[Start of Attachment]

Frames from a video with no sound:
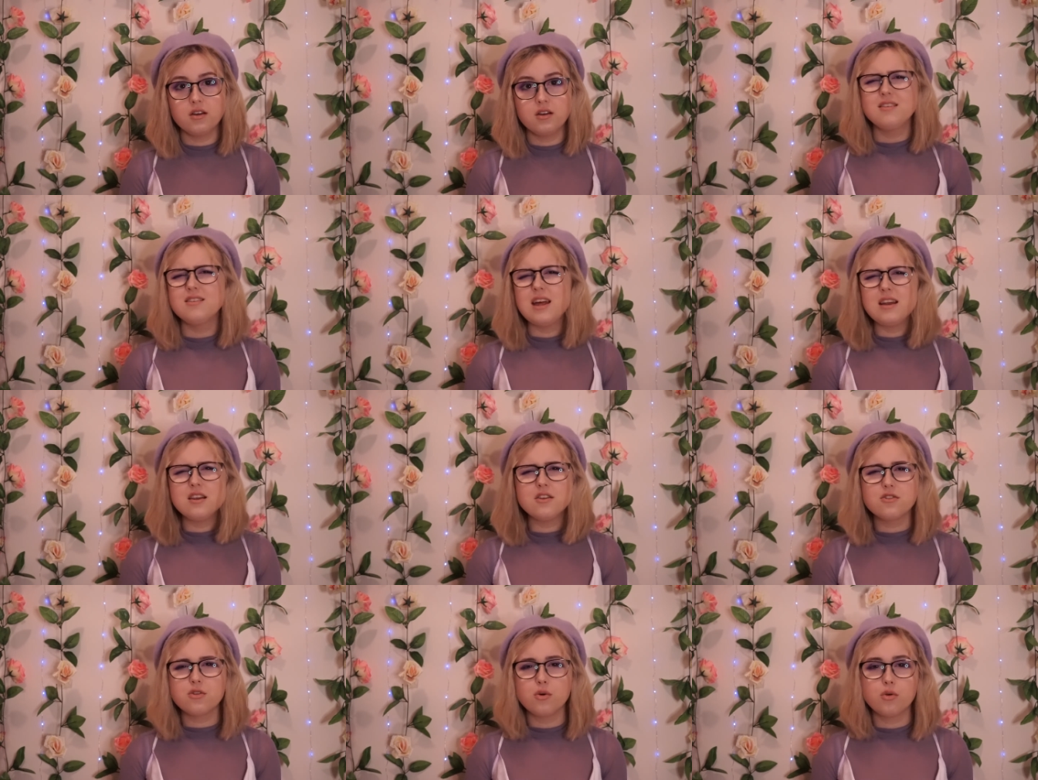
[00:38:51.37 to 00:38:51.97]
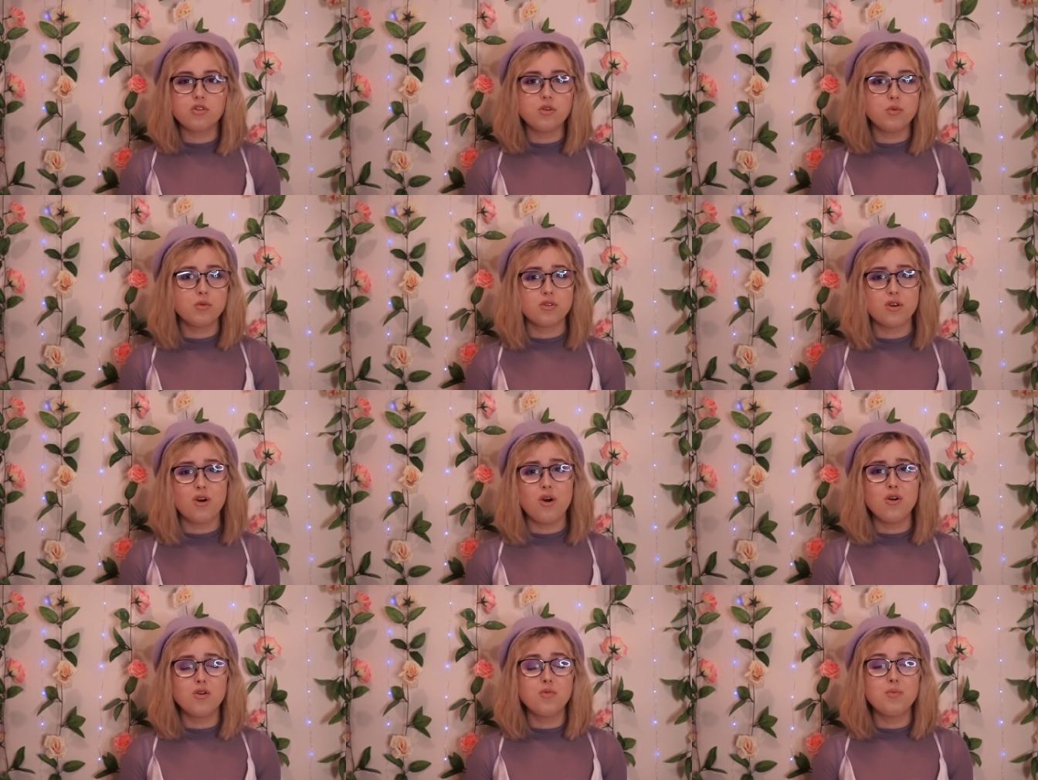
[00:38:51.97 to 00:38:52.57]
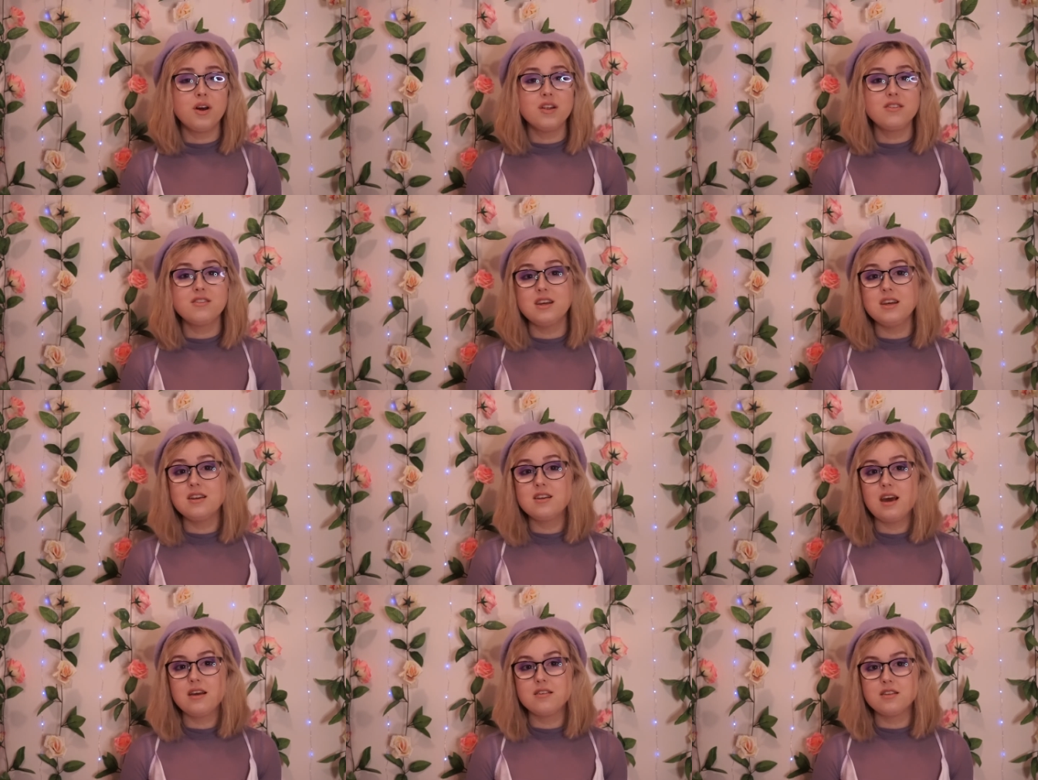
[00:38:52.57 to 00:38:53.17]
Dennis thought it was odd, but
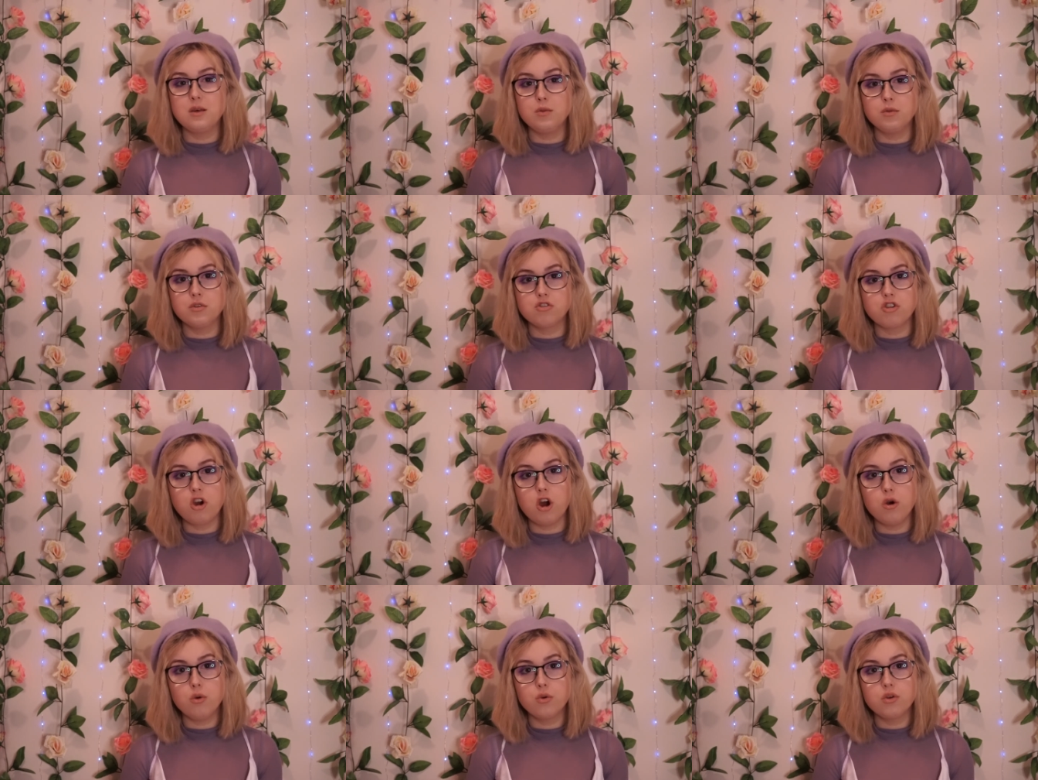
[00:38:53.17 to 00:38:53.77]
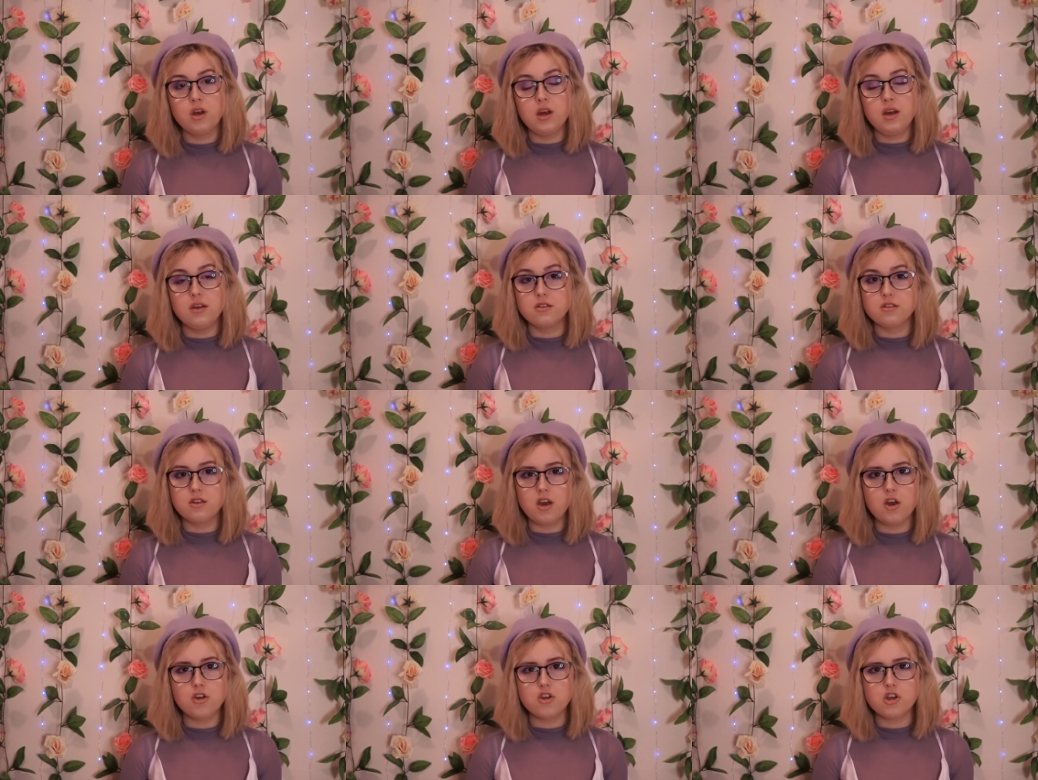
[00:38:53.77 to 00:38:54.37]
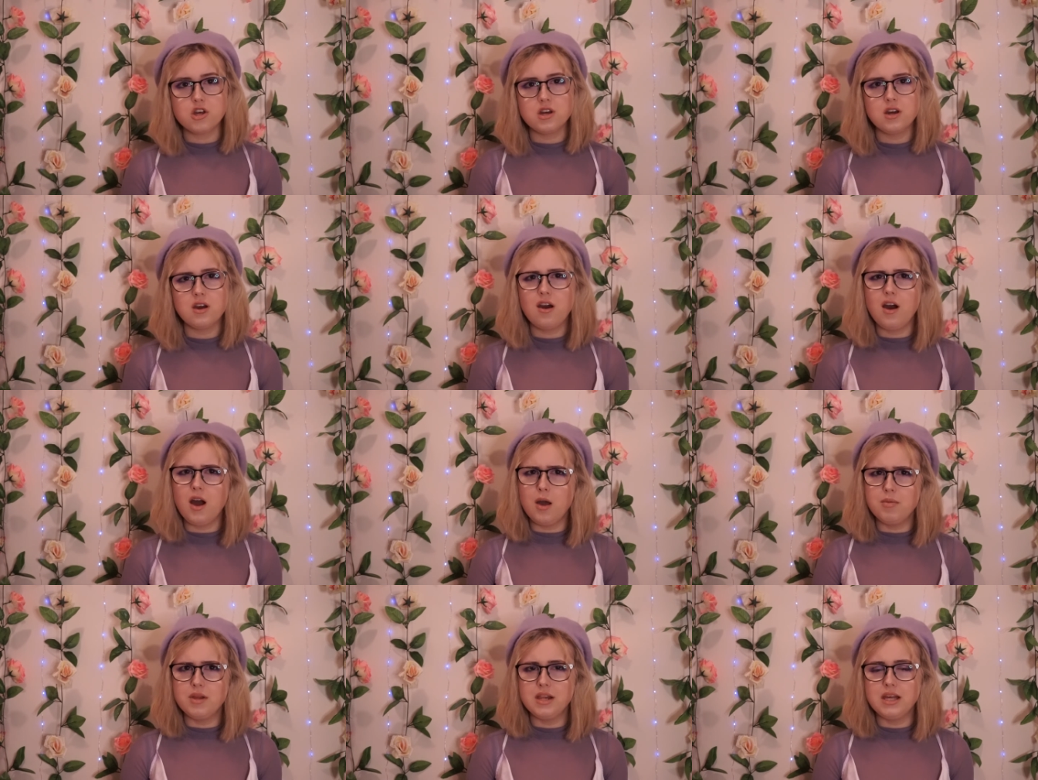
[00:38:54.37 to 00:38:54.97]
did as he was told, searching,
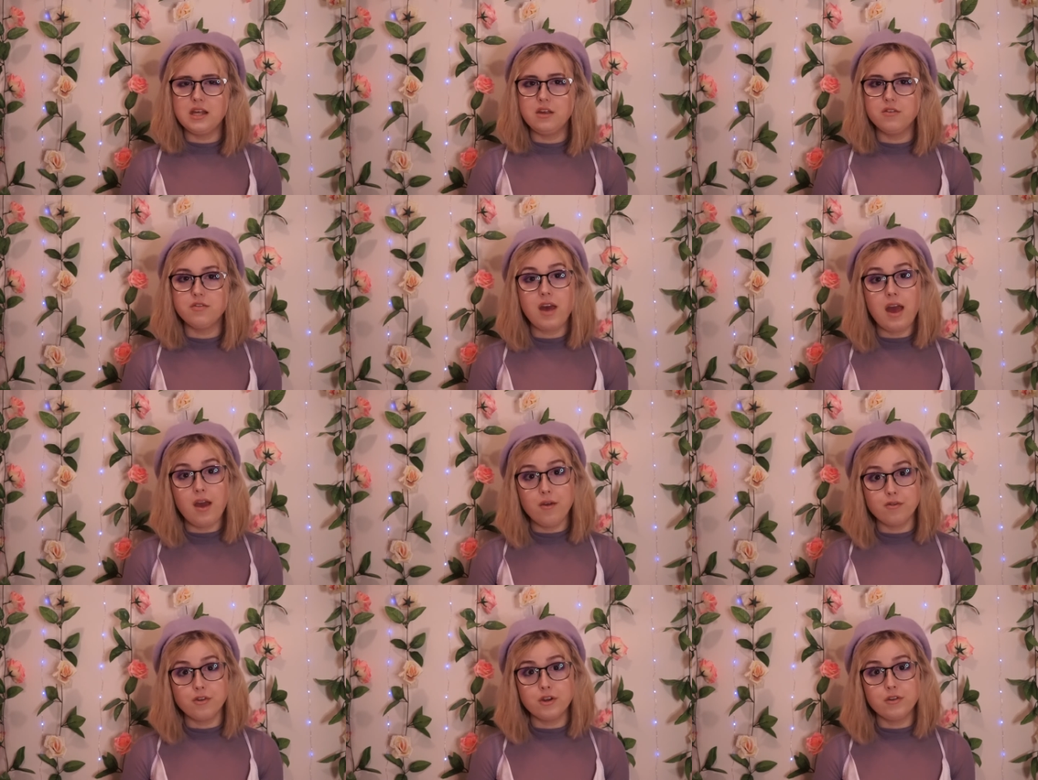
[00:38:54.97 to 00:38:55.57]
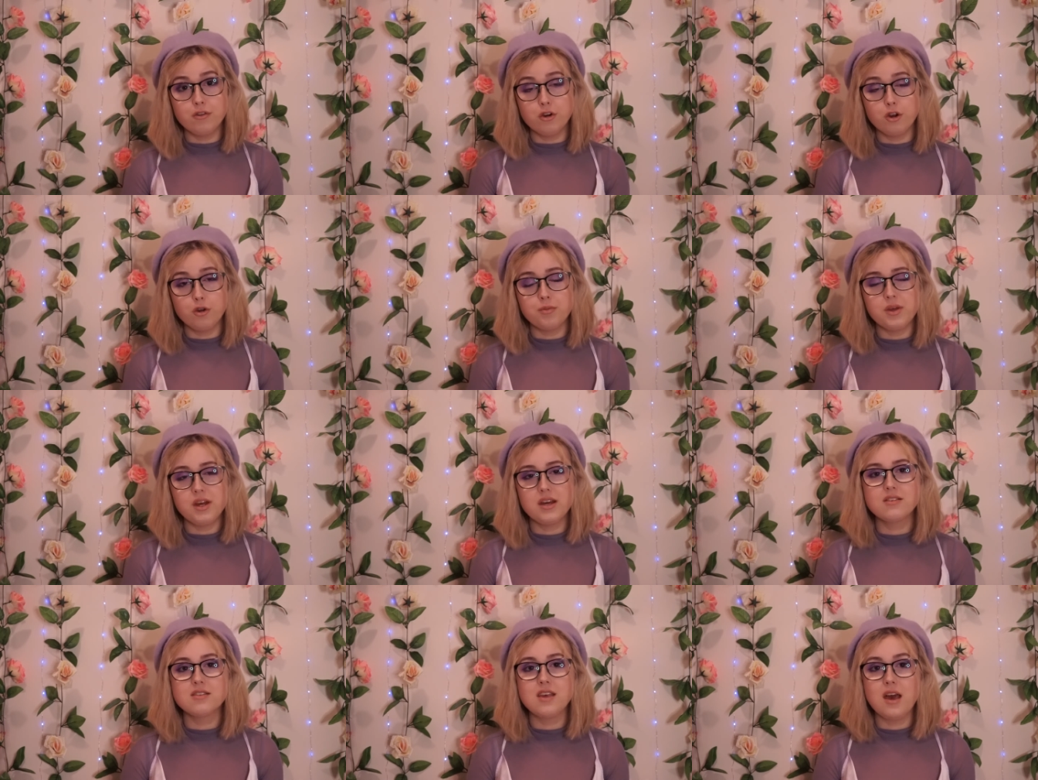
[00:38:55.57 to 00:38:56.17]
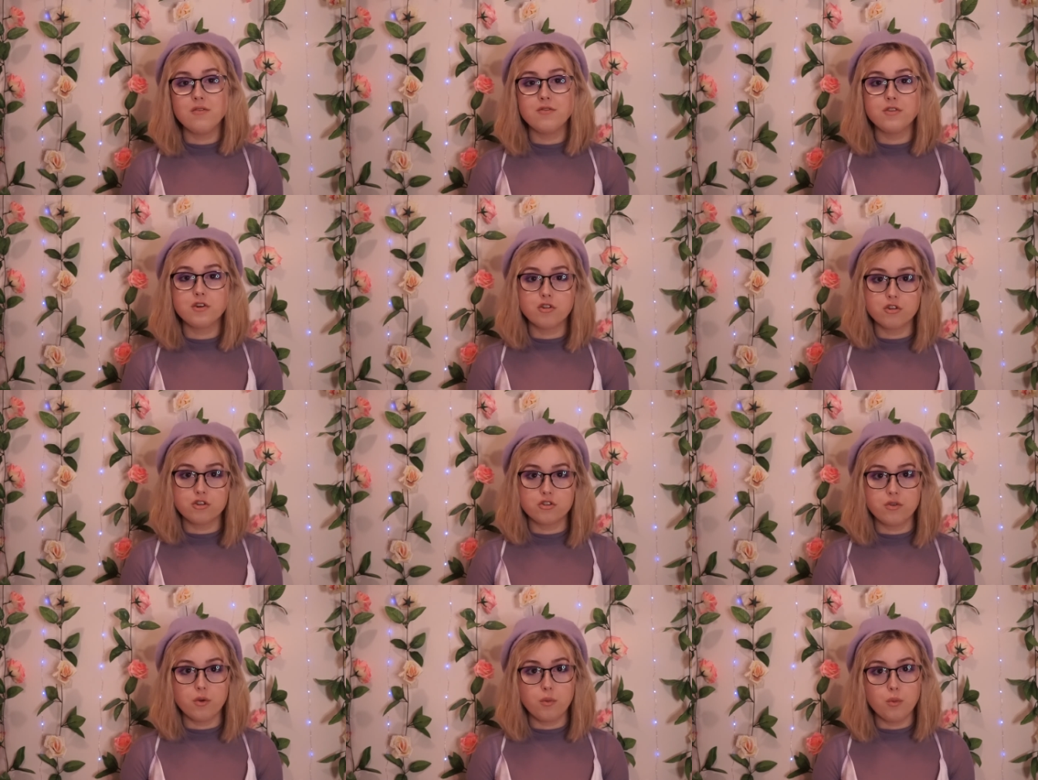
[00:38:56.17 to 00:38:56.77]
I believe, every room except for
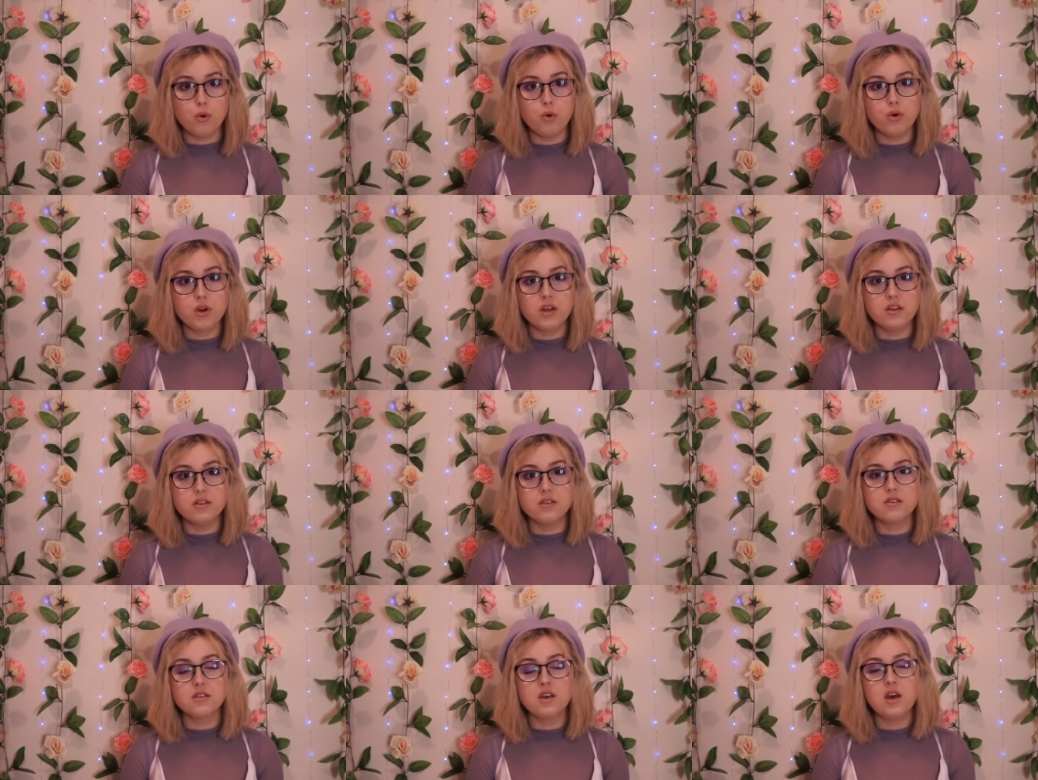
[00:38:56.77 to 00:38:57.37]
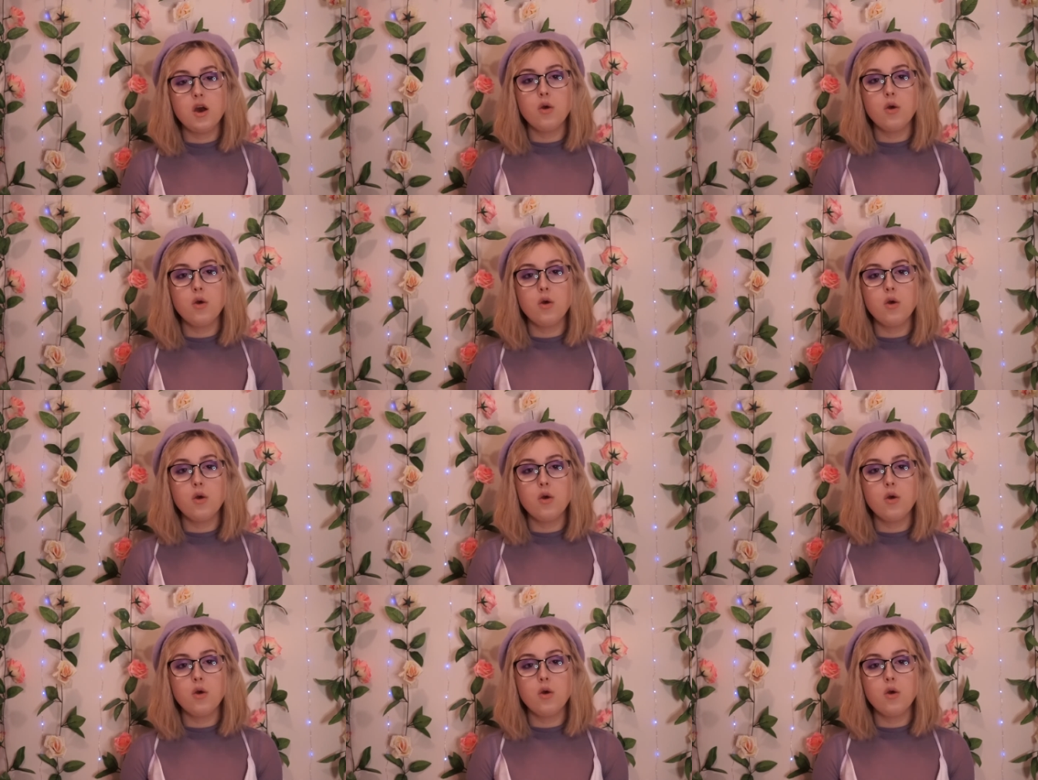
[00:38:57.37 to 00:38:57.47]
Christopher Walken's,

[End of Attachment]

**What the task asks**
Copy each entry exactly, with no pictures.

**Task solution**
Frames from a video with no sound:
[00:38:51.37 to 00:38:51.97]
[00:38:51.97 to 00:38:52.57]
[00:38:52.57 to 00:38:53.17]
Dennis thought it was odd, but
[00:38:53.17 to 00:38:53.77]
[00:38:53.77 to 00:38:54.37]
[00:38:54.37 to 00:38:54.97]
did as he was told, searching,
[00:38:54.97 to 00:38:55.57]
[00:38:55.57 to 00:38:56.17]
[00:38:56.17 to 00:38:56.77]
I believe, every room except for
[00:38:56.77 to 00:38:57.37]
[00:38:57.37 to 00:38:57.47]
Christopher Walken's,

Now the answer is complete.